Roasted Garlic and Pesto Cheesecake
Roasted Garlic and Pesto Cheesecake Eileen Goltz | Dairy
5 hours 35 minutes
3½ hours
55 minutes
12 to 14 servings

  • Crust:
  • ½ cup Panko bread crumbs or cracker crumbs
  • ½ teaspoon dried basil
  • ¼ teaspoon dried marjoram
  • ¼ teaspoon dried thyme
  • 2 Tablespoons grated Parmesan cheese
  • 2 Tablespoons melted butter

  • 16 oz. cream cheese
  • 1 cup ricotta cheese
  • ½ cup grated Parmesan cheese
  • ¼ teaspoon salt
  • ⅛ teaspoon cayenne
  • 7 to 8 cloves of garlic
  • 3 large eggs
  • ½ cup prepared pesto

  • ½ to 1 Tomato
  • ¼ to ⅓ cup pine nuts
  • Fresh basil for garnish

  1. To Roast Garlic: peel off as much of the outer paper as possible and slice the top off to reveal the cloves. Place on aluminum foil, drizzle with olive oil and a pinch of salt. Close and bake at 325°F for 20 to 40 minutes. Once cool enough to touch, squeeze the cloves out onto a cutting board. Sprinkle with another pinch of salt and mash well into paste.

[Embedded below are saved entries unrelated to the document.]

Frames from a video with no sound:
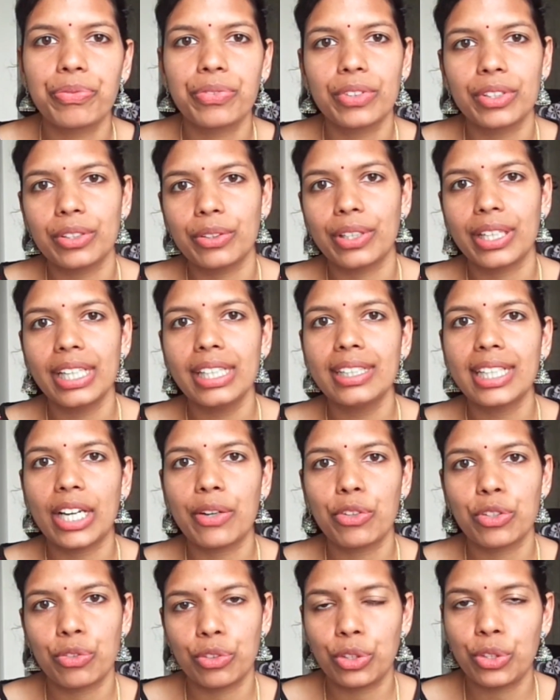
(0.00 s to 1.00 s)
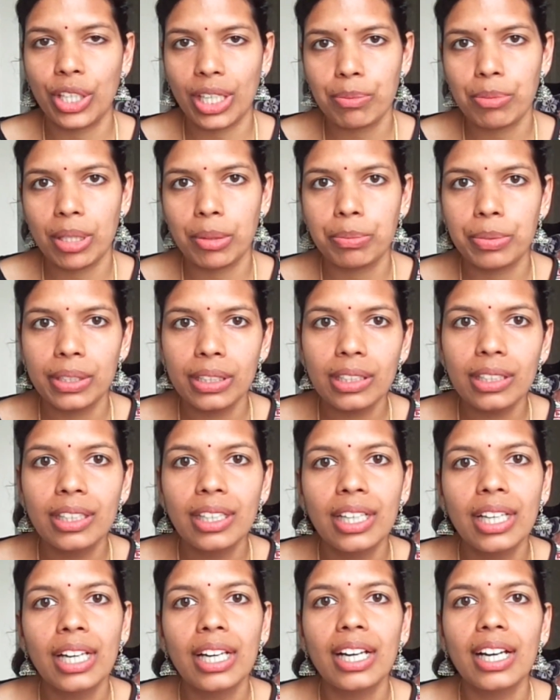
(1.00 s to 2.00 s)
Okay, that was for 3 people
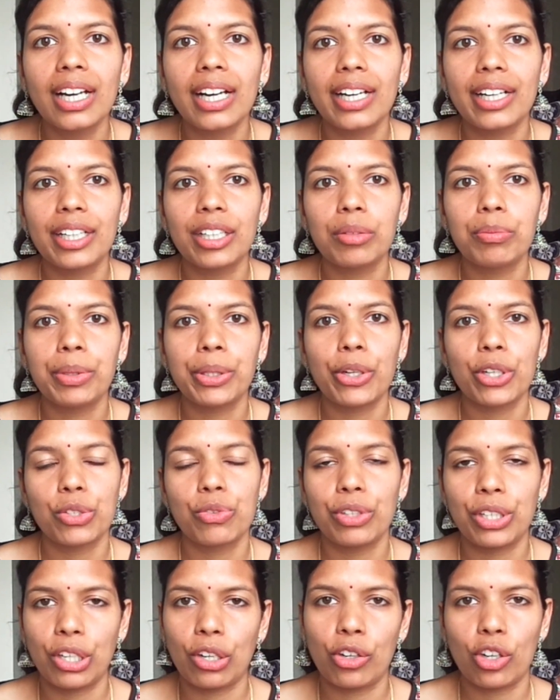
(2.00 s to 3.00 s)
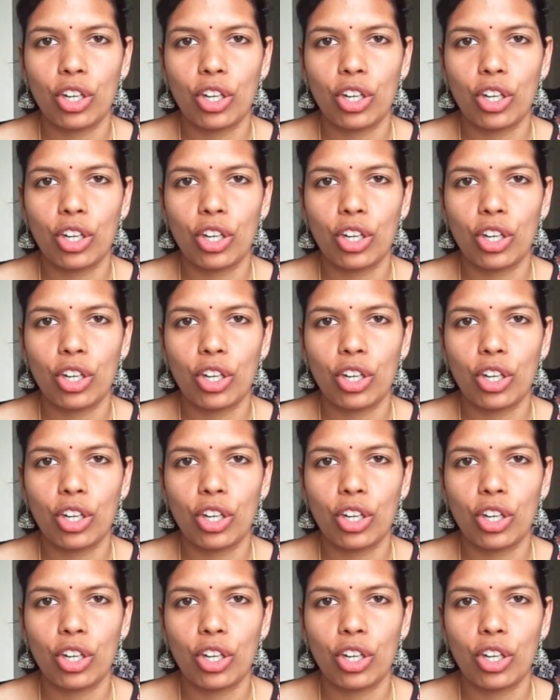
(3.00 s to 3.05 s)
because we did not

  2. Preheat oven to 325°F.
  3. Line a 9-inch springform pan with parchment paper and grease with butter
  4. Combine the crust ingredients and tamp into the bottom of the springform pan.
  5. Bake for 2 to 5 minutes to set the crust. Watch carefully, you want just a hint of color change.

  6. In the bowl of a mixer, combine the first six filling ingredients and beat until lightened.
  7. Add eggs one at a time, mixing thoroughly before adding the next one. Set aside 1/2 of mixture.
  8. Into the other half, mix in the pesto and pour into pan. Top with plain cheese mixture.

  9. Thinly slice the tomato; adorn the top of the cheesecake with the tomato and pine nuts.

  10. Bake for 35 to 45 minutes until middle is only slightly wiggly.
  11. Shut oven off and open the oven door a crack. Let cool to room temperature. Cover well with saran wrap and chill at least three hours before serving.
  12. Plate and garnish with fresh basil.

Kashrut Instructions


DESCRIPTION: Fresh Chives, basil, cilantro, dill, mint, oregano, parsley, rosemary, sage, and thyme are often used as spices or garnishing.

Please Note: Curly leaf parsley is very difficult to check. It is therefore recommended that only flat leaf parsley be used.

INFESTATION: Aphids, thrips and other insects may often be found on the leaves and stems of these herbs. Insects tend to nestle in the crevices between the leaves and branches of herbs. These insects can curl up and stick to the leaf once they come in contact with water.

Vegetable spinners, power hoses, and light boxes are not always available in the home. We therefore recommend the following alternate procedure.

RECOMMENDATION: In order to determine if a particular bunch of herbs is infested prior to washing, bang it several times over a white cloth. This is most important when checking oregano, rosemary, sage and thyme. If only one or two insects are found proceed with the steps below. If three or more insects are detected in a particular bunch of herbs it should not be used.


  1. Soak herbs in a solution of cold water and vegetable wash. The proper amount of vegetable wash has been added when some bubbles are observed in the water. (In the absence of vegetable wash, several drops of concentrated unscented liquid detergent may be used. However, for health reasons, care must be taken to thoroughly rinse off the soapy solution.)
  2. Agitate the herbs in the soapy water, in order to loosen the sticking excretion of the bugs.
  3. Using a heavy stream of water, thoroughly wash off the soap and other foreign matter from the herbs.
  4. Check both sides of each leaf under direct light.
  5. If one or two insects are found, rewash the herbs.
  6. If any insects are found after repeating the agitation process twice, the entire bunch must be discarded.

Please note: To prepare herbs such as cilantro, dill, or parsley for use in soups, wash them thoroughly and place in a cooking bag.